Na trajetória dos mais de 50 anos de poesia, Jorge Tufic viajou por quase todas as formas poéticas: soneto, verso livre, poema concreto, práxis, poesia de muro e outros experimentos de renovação da literatura brasileira. Nunca, no entanto, por modismos; mas por compreender que a arte da escrita é, antes de tudo, exercício de alquimia e encantamento. Gênios da pintura, como Van Gogh, Cézanne, Monet e outros gigantes, revelaram, ao longo de suas vidas, que é na mistura das tintas que os grandes artistas encontram a química das cores definitivas com que pintam suas telas universais.

Tudo isso para dizer: só alguém como Jorge Tufic, poeta do Mundo (acreano de nascimento, amazonense por escolha e filho de libaneses), poderia tecer, com os fios da sabedoria de um velho pajé espiritual, e com o encanto narrativo de Sherazade, Quando as noites voavam, livro de tamanha força poética e incomparável riqueza de conteúdo. Afinal, ensinam os mestres, os mitos não são apenas estórias universais; os mitos “moldam e espelham nossas vidas – exploram nossos desejos, nossos medos, nossas esperanças”.

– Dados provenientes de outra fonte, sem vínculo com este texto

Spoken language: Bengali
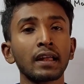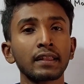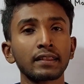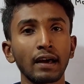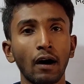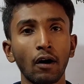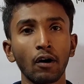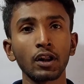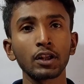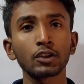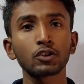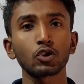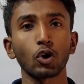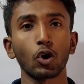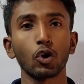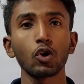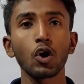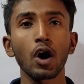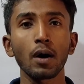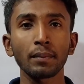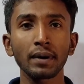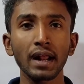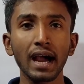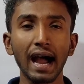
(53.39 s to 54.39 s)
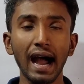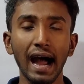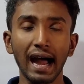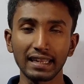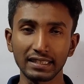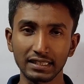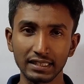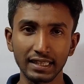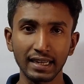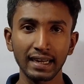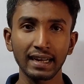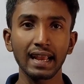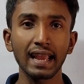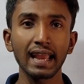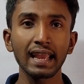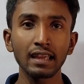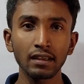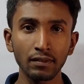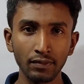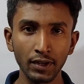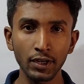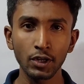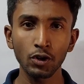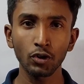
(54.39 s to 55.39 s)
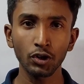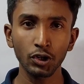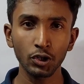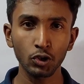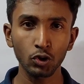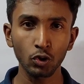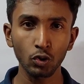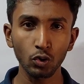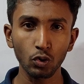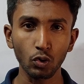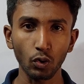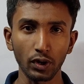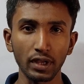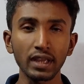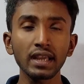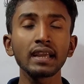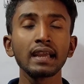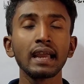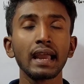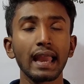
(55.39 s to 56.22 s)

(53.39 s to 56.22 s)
তাহলে চলো আমরা আজকের এই ভিডিওটি শুরু করি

Nesse contexto, diríamos que, pelos rios sagrados dos mitos e lendas, e sob a ritualística de cantos e danças, evocados pelo poeta Tufic correm filigranas de pura poesia de inspiração divina, como acontece sempre que poesia e mito se unem. Leiam esses versos: “Contam que foi assim./ As águas baixaram tanto/ que os peixes subiram para a terra,/ tomaram forma de gente.// Uma Cobra do tamanho do arco-íris/ espalhou essa gente pelas margens do rio./ Antes da pupunha e do arumã,/ antes do Dia e da Noite...” (pág.21), “Neste princípio de noite/ meus dedos têm furos de flauta” (pág.77), “Nestas paragens da Noite,/ a lua se despe no fundo do lago” (pág.80), “Desvair a Cobra-Grande/ até o visgo da lenda” (pág.79).

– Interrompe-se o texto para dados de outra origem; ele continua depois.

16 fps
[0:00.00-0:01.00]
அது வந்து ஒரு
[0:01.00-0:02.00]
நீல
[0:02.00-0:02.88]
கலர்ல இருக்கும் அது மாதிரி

Na verdade, nada escapa ao sopro mágico de flauta do poeta Jorge Tufic. Nem mesmo, e principalmente, as ações criminosas e impunes do homem contra a floresta, rios, peixes, pássaros, animais, enfim contra a Natureza. É quando, então, o poeta, como um Deus enfurecido, impõe sua flauta incandescente, e derrama-se um canto melancólico e assustador, como no belíssimo e comovente poema “Que será de ti, Amazônia?”, do qual extraímos os versos: (...) “Que será de ti, Amazônia,/ enquanto não forem avaliadas tuas perdas/ e teu desgaste/ em quatrocentos anos de falsa/ prosperidade para o homem;/ e de lenta,/ lentíssima agonia/ para os sonhos e as riquezas/ que te habitam?” (pág.136) (...) “Que será de ti, Amazônia,/ quando tuas lendas não tiverem mais/ onde pousar; e a doce flauta/ do uirapuru/ quebrar-se numa profunda elegia/ sobre os rios que mínguam/ e os areais que avançam?’ (pág.137).


Quando as noites voavam, de Jorge Tufic, é livro para ficar, ao lado de Cobra Norato, de Raul Bopp, como obra-prima da literatura brasileira. E, naturalmente, para ser lido e refletido, agora. Antes que os rios morram de sede, os pássaros silenciem, a floresta tombe em definitivo. E o homem, sem Deus, sem esperança no coração, desapareça da face da terra – como um verme engolido pela serpente insaciável da ganância e do egoísmo em acumular riquezas.